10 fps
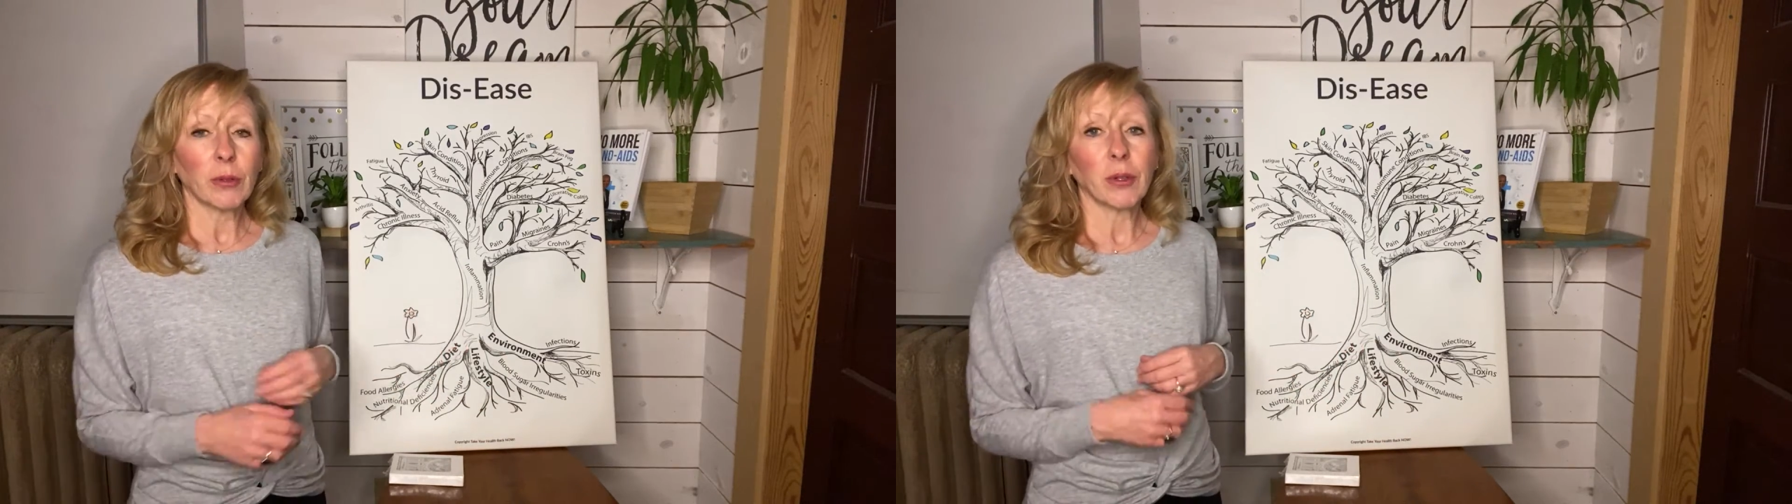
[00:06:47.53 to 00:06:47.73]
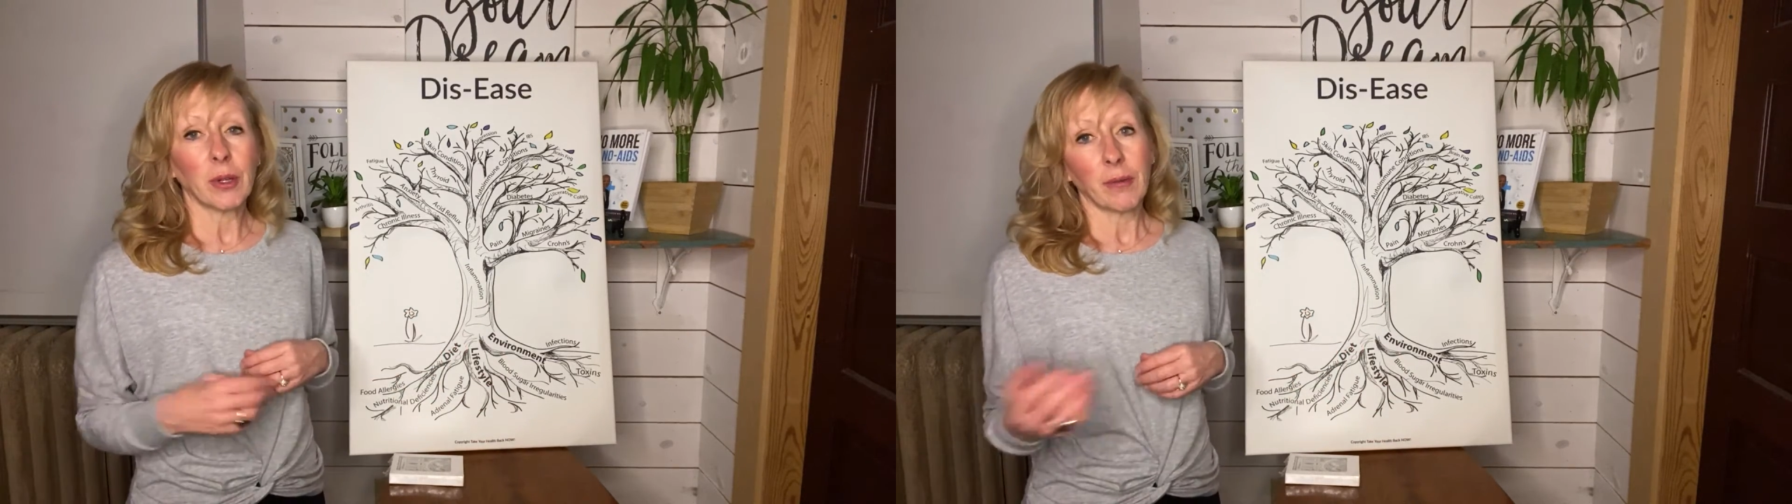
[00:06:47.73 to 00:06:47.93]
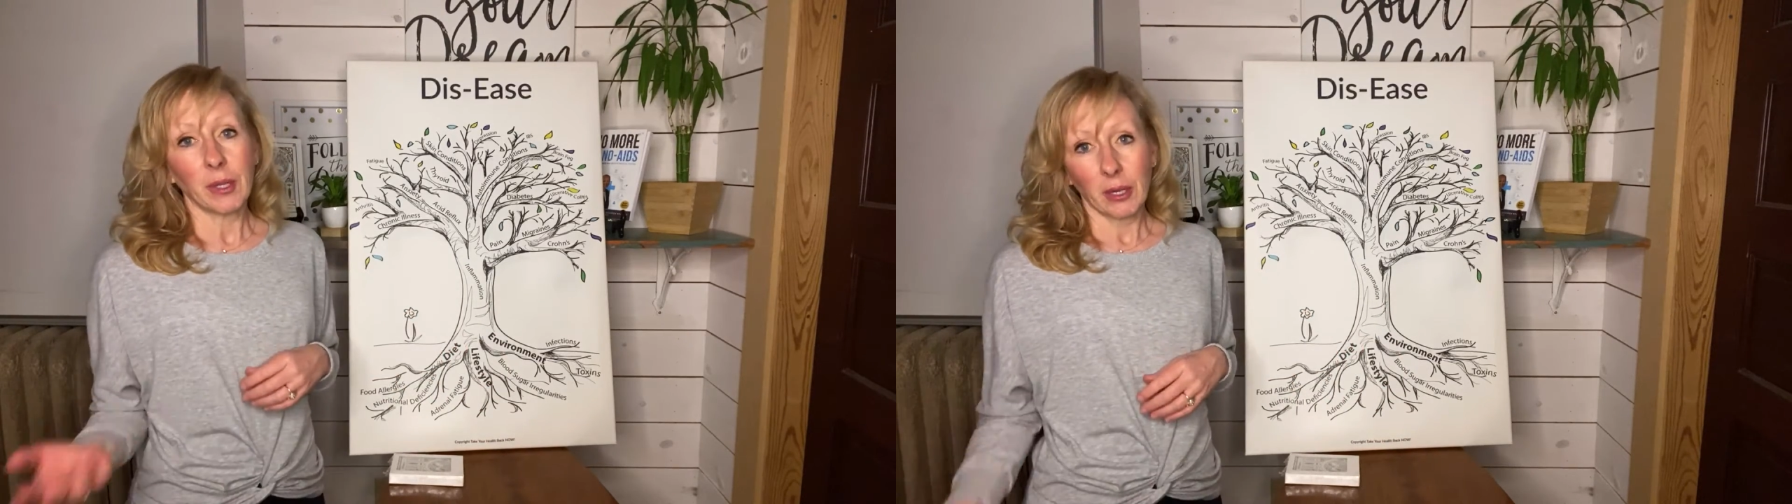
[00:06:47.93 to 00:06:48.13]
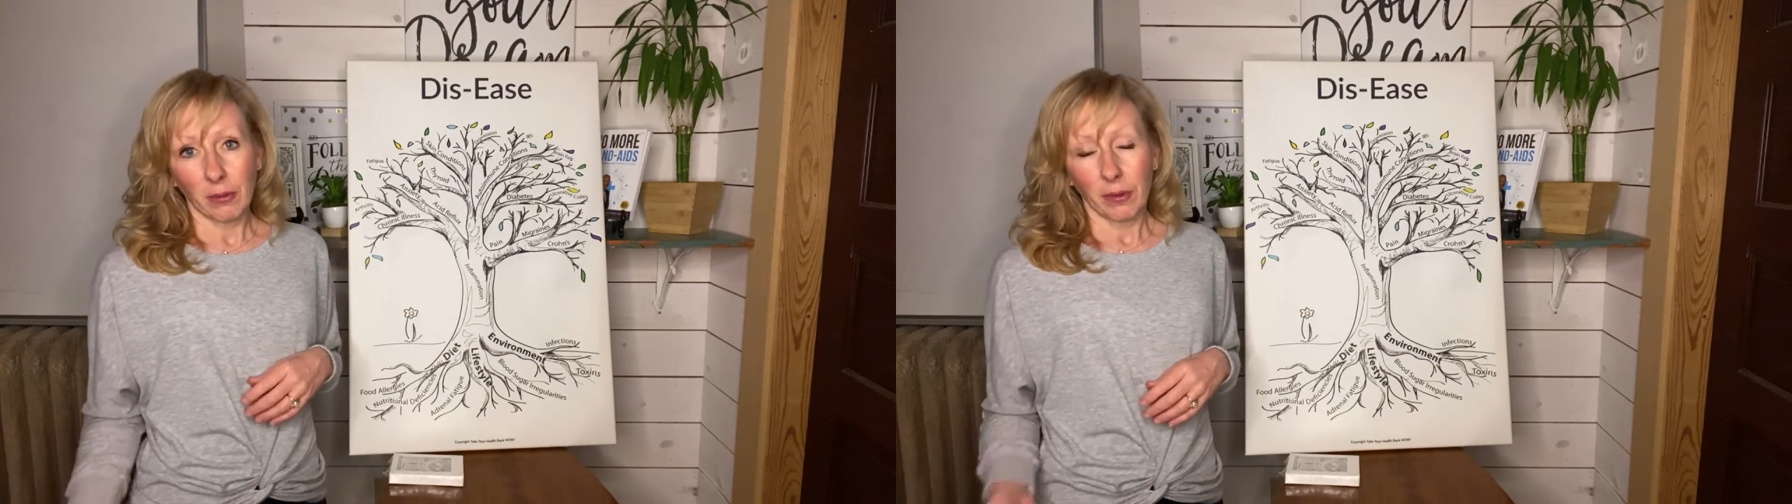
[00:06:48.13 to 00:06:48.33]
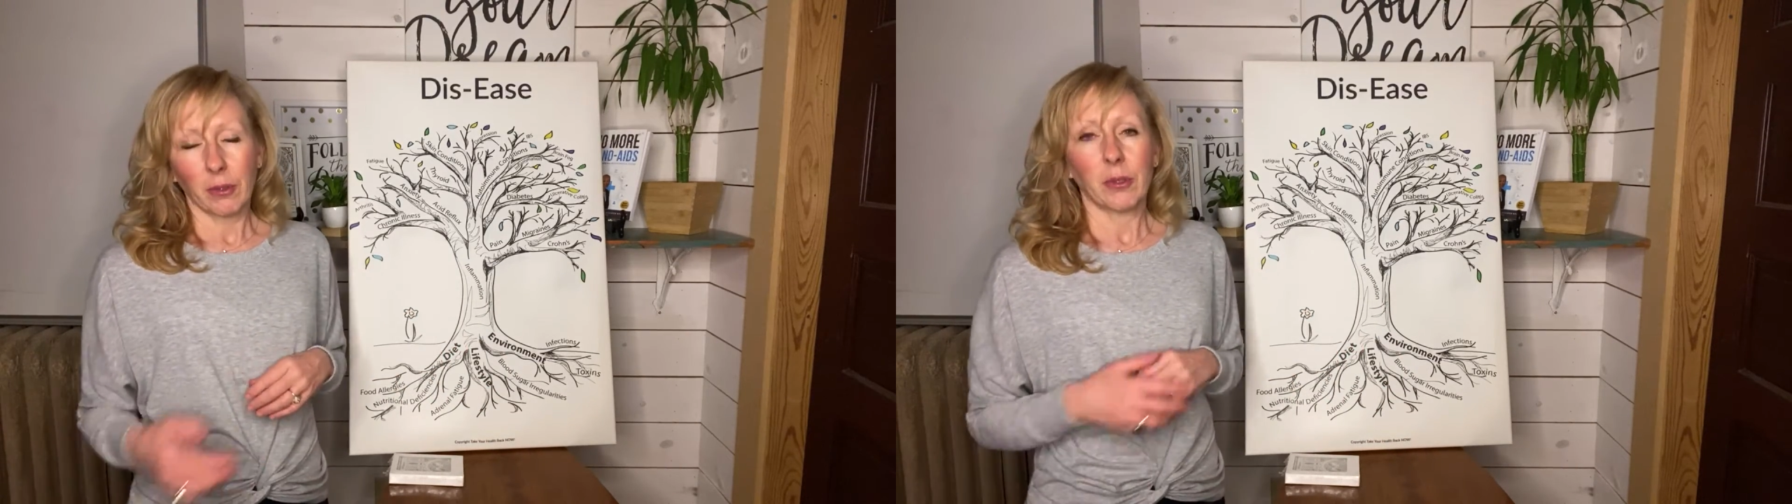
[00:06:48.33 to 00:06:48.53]
turn off the
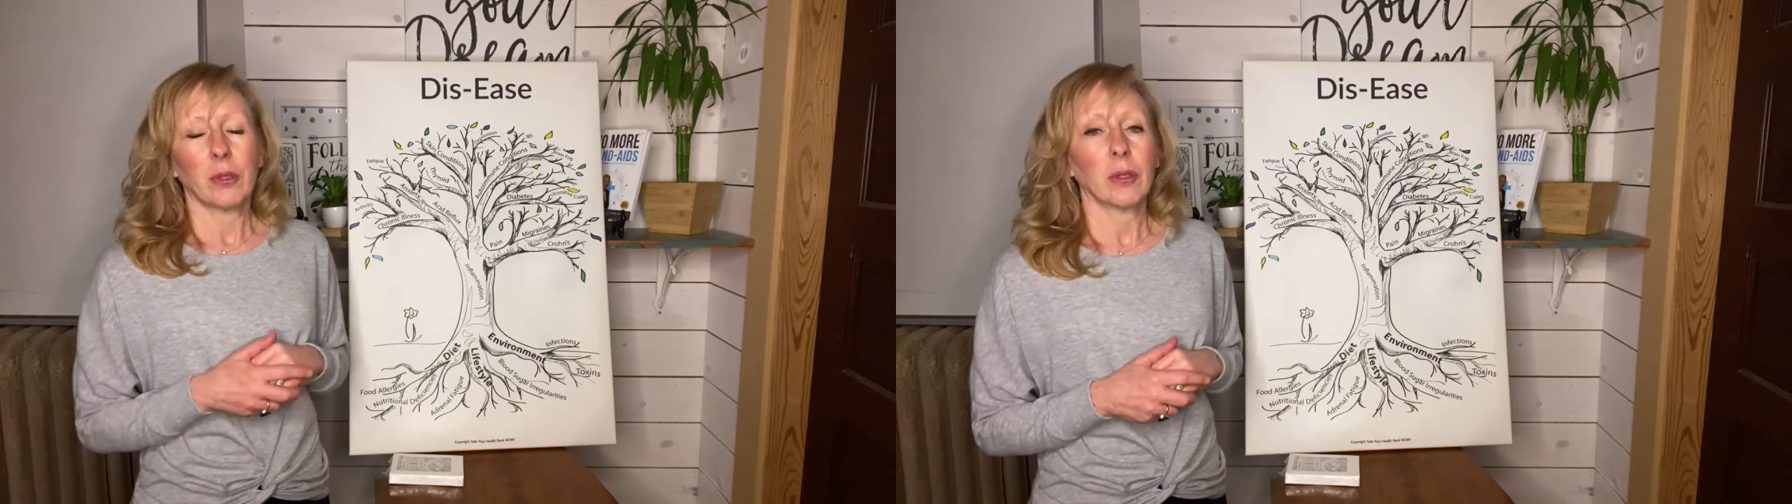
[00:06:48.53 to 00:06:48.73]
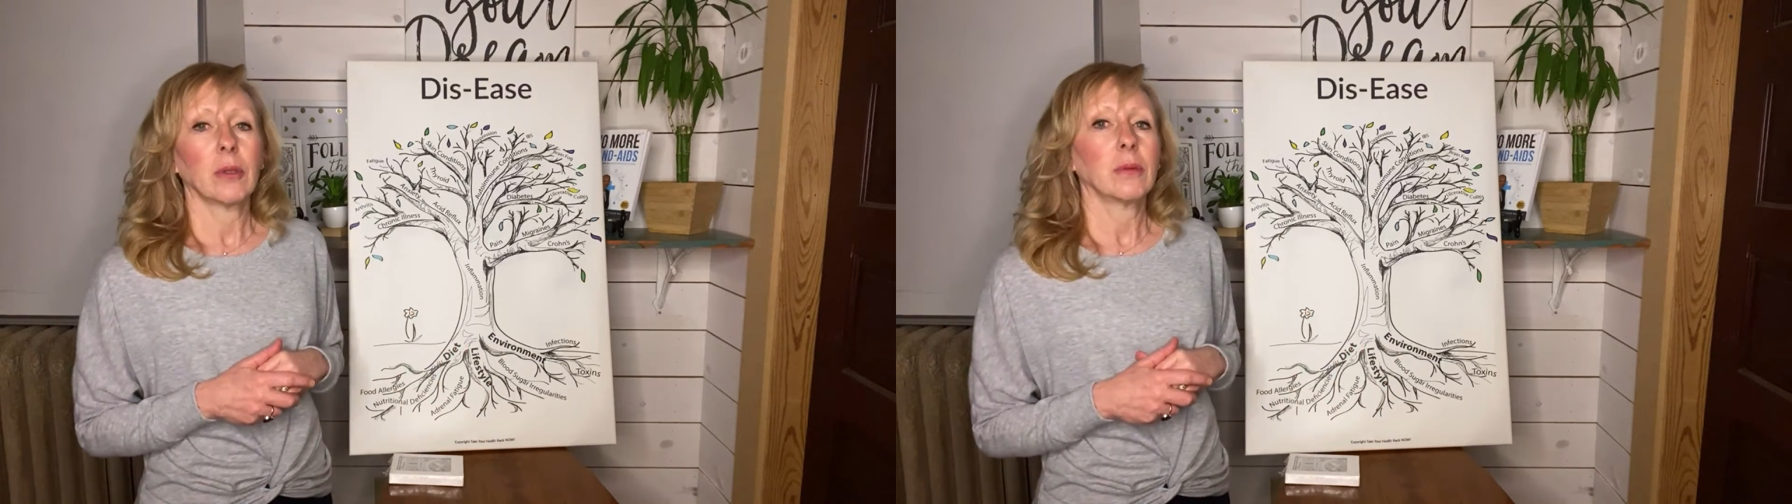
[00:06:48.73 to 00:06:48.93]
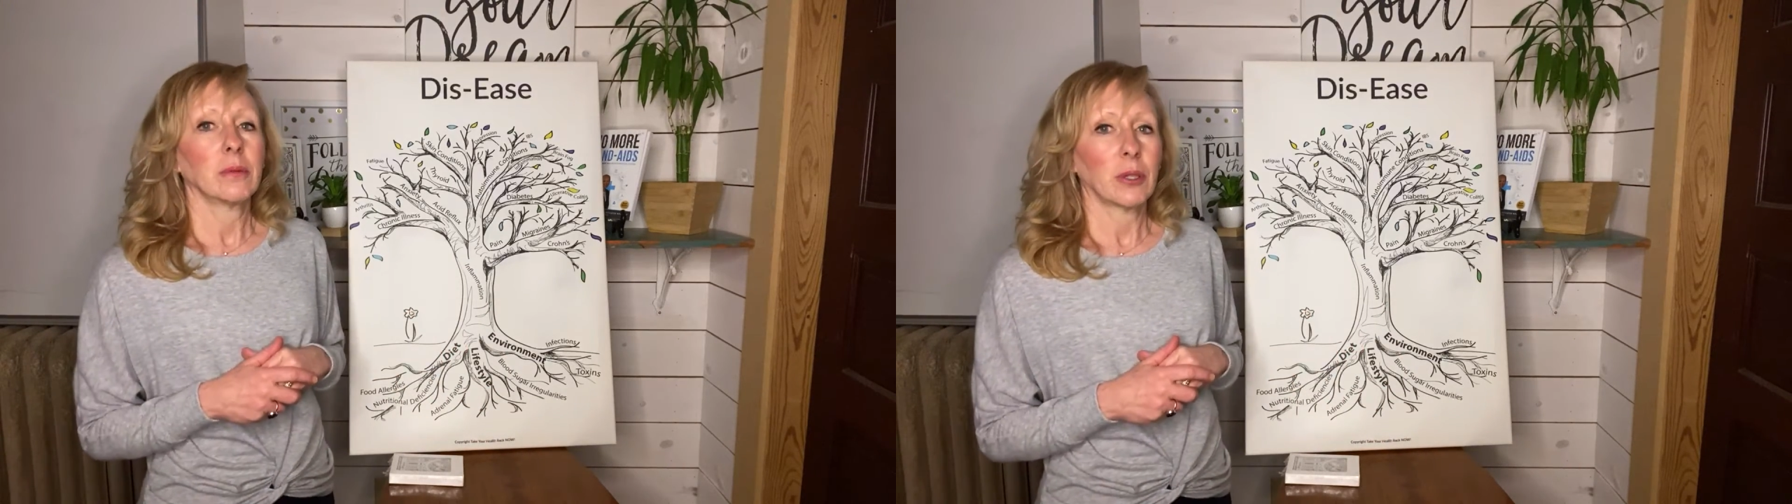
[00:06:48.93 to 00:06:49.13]
air filter,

• _TASK INSTRUCTIONS_
Every line above goes into the copy unchanged; the pictures do not.

• _ANSWER TO THE EXERCISE_
10 fps
[00:06:47.53 to 00:06:47.73]
[00:06:47.73 to 00:06:47.93]
[00:06:47.93 to 00:06:48.13]
[00:06:48.13 to 00:06:48.33]
[00:06:48.33 to 00:06:48.53]
turn off the
[00:06:48.53 to 00:06:48.73]
[00:06:48.73 to 00:06:48.93]
[00:06:48.93 to 00:06:49.13]
air filter,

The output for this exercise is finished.